EXERCISE: Please transcribe exactly the lines from the line holding "[0:00.00-0:01.07]" through the end of the data below, and skip any pictures.

*** Block opens ***

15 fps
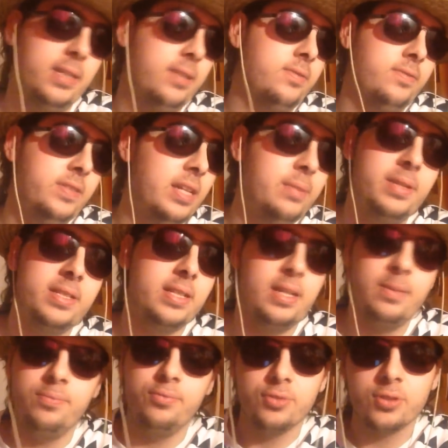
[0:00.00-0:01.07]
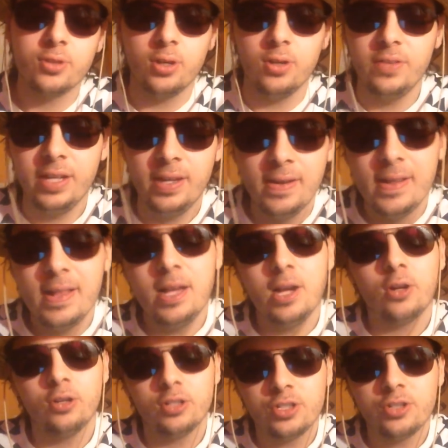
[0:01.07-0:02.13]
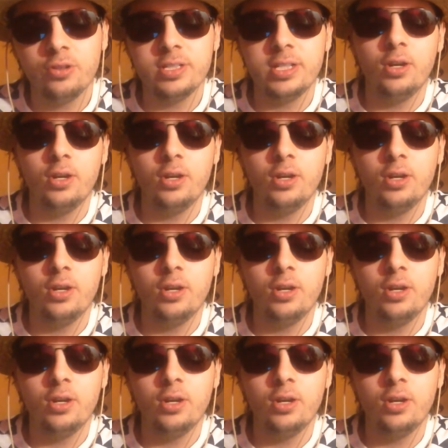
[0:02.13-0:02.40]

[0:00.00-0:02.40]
au final, bah, ça l'a plus crevé qu'autre chose.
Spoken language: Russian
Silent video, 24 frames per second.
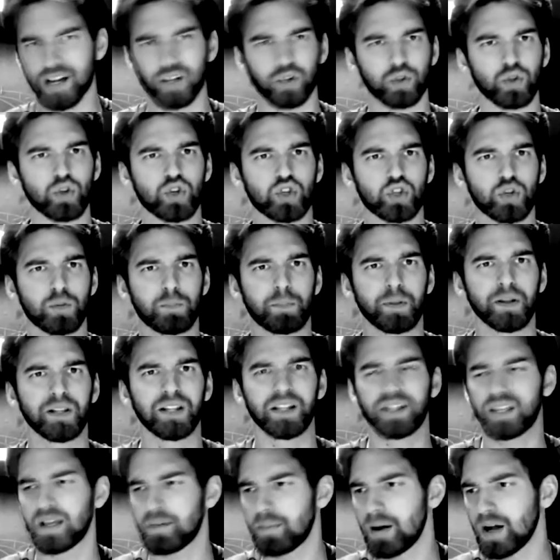и то, что было
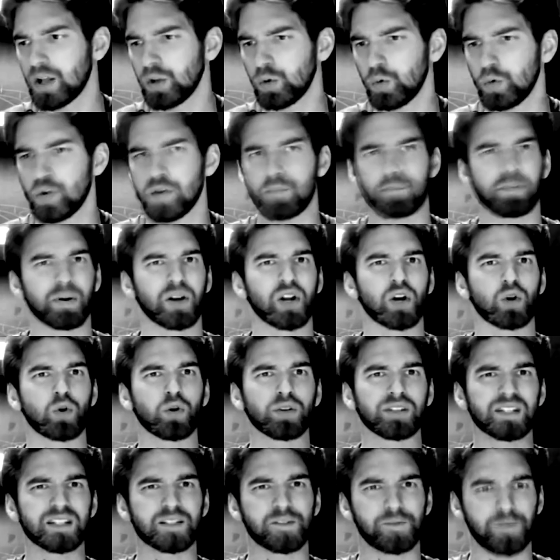на Малу, и
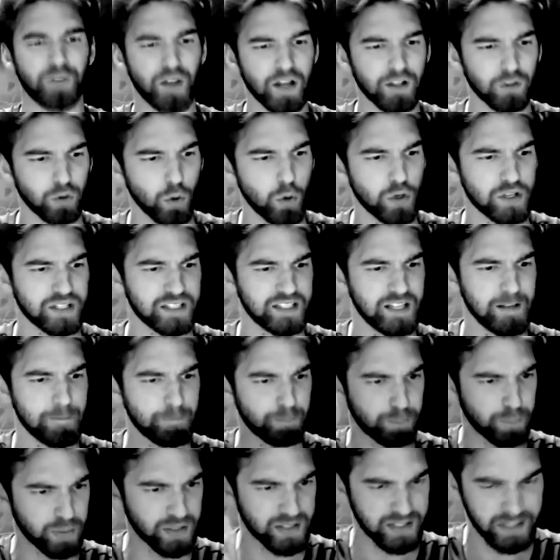пароход из Феодосии,
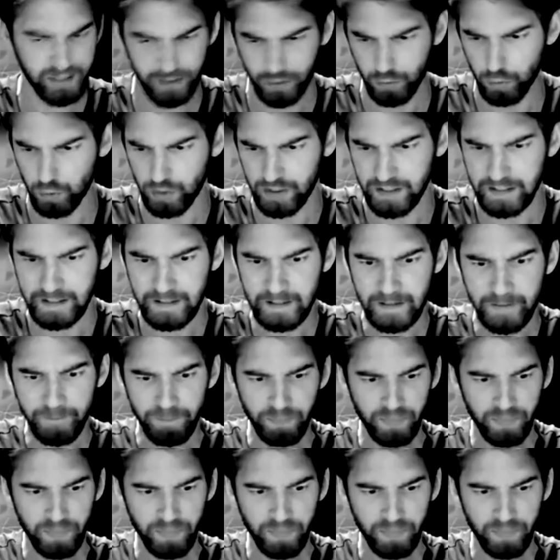поцелуи.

*** Block closes ***

YOUR SOLUTION:
[0:00.00-0:01.07]
[0:01.07-0:02.13]
[0:02.13-0:02.40]

[0:00.00-0:02.40]
au final, bah, ça l'a plus crevé qu'autre chose.
Spoken language: Russian
Silent video, 24 frames per second.
и то, что было
на Малу, и
пароход из Феодосии,
поцелуи.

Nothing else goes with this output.